魔力増幅装置を通じて公国全域に演説を始めた。
「公国の民よ、戦士よ、聞け!」
彼の声が轟いた。
「帝国は我々の魔鉱を奪い、結晶植物の光を踏みにじり、ムカイハラの畑を炎で焼き尽くした。シユウの空は墜ち、キオウの炎は消えた! 我々の血は、魔界の民の血だ! 帝国の少年──ソウマ・ツキヤマ──は魔族の怪物として、家族を奪った!」
演説の言葉は、民衆の感情を掻き立てた。
ムカイハラの炎の映像が同時放送で投影された。
家族の喪失を視覚的に強調していた。
彼は一瞬言葉を切った。
ユウエンの瞳が揺れた。
シキの微笑みが凍った。
その中で、メイテンは戦術モニターを指さした。
「だが、奴らは弱っている。
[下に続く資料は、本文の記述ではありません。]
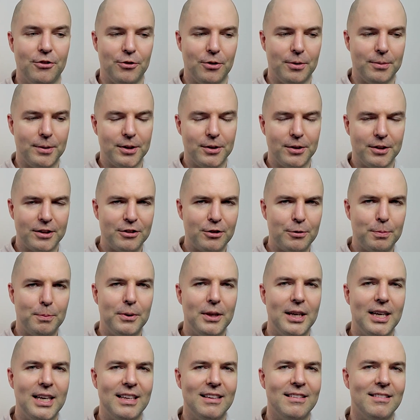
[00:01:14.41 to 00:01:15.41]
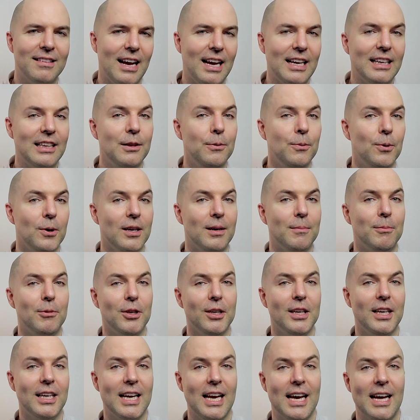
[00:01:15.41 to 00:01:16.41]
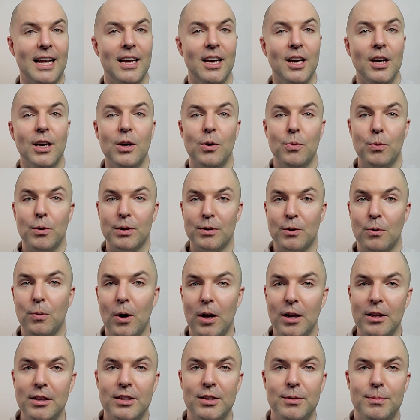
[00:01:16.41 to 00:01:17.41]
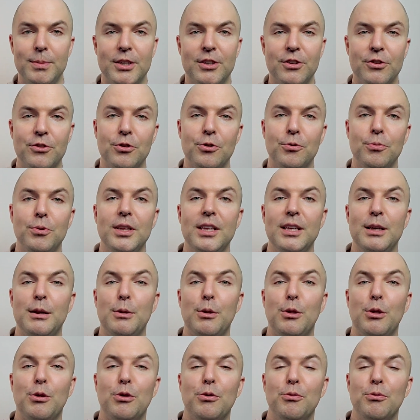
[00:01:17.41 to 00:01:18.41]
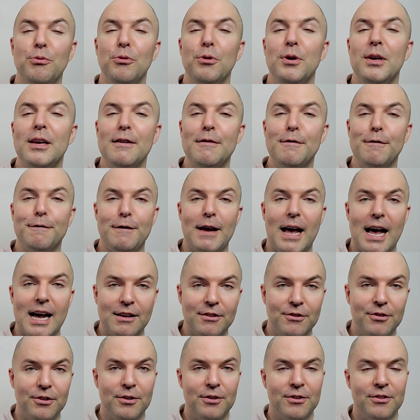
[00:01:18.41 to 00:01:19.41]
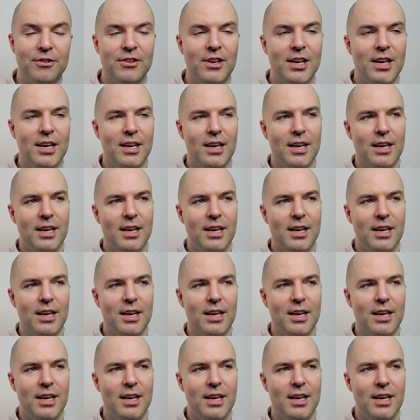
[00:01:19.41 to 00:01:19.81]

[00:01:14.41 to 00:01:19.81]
So I'm going to explain exactly what I'm looking at with quality, because there are really three factors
カゲトリデは陥落し艦隊は減り、補給は途絶え、兵は疲弊している! ここで滅ぼせば、魔界は自由になる!」
モニターのデータは、帝国艦隊の損傷率をグラフで示していた。
民衆の士気を高めるためにリアルタイムで更新された。
補給途絶の詳細がリストアップされていた。
メイテンの声が力強く高まった。
「クロノの誇りを懸け、家族の仇を討つ! 我々の手には、シャクゴク──魔鉱の鼓動を結集した究極の兵器がある! 奴らの艦隊を灰に変え、魔界の未来を掴むのだ!」
彼は剣を掲げた。
制御室の灯が一斉に輝いた。
「シャクゴク、稼働せよ!」
テツカガミのブリッジでは、スクリーンに映るメイテンの演説が終わった。
重い沈黙が訪れた。
ジンが歯を食いしばった。
「メイテンの奴……民を怪物扱いか。ソウマの名を仇として使うとは、卑劣だな」
要塞の頂上で、シャクゴク──有人制御型超圧縮魔導兵器──が放たれた。
レーザーが直線上にある全てを切り裂いた。
帝国軍の艦隊を直撃した。
約半数が一瞬で炎に包まれた。
墜落の軌道が尾を引いた。
テツカガミのブリッジでは、スクリーンに映る艦艇の爆炎だった。
クルーたちの顔が青ざめた。
ノゾミが叫んだ。
「半数が……一撃で……」
ジンは歯を食いしばった。
「突き進め! ソウマ、再チャージを阻止しろ!」
ギゲンが号令を出した。
「全軍突撃!」
メイテンは戦術卓を再び叩いた。
「全軍、突撃! 奴らを滅ぼせ!」
公国軍が帝国軍に襲いかかった。
レックウの戦闘機が魔導弾を降らせた。
戦闘機が低空旋回で包囲した。
爆弾の投下音が大地を震わせた。
テツカガミはシールドを全開にし、辛うじて低空を保った。
船体が熱で歪んだ。
「シロガラス、起動! ……この戦いを終わらせる!」
ソウマは援護のもと、戦場へ飛び出した。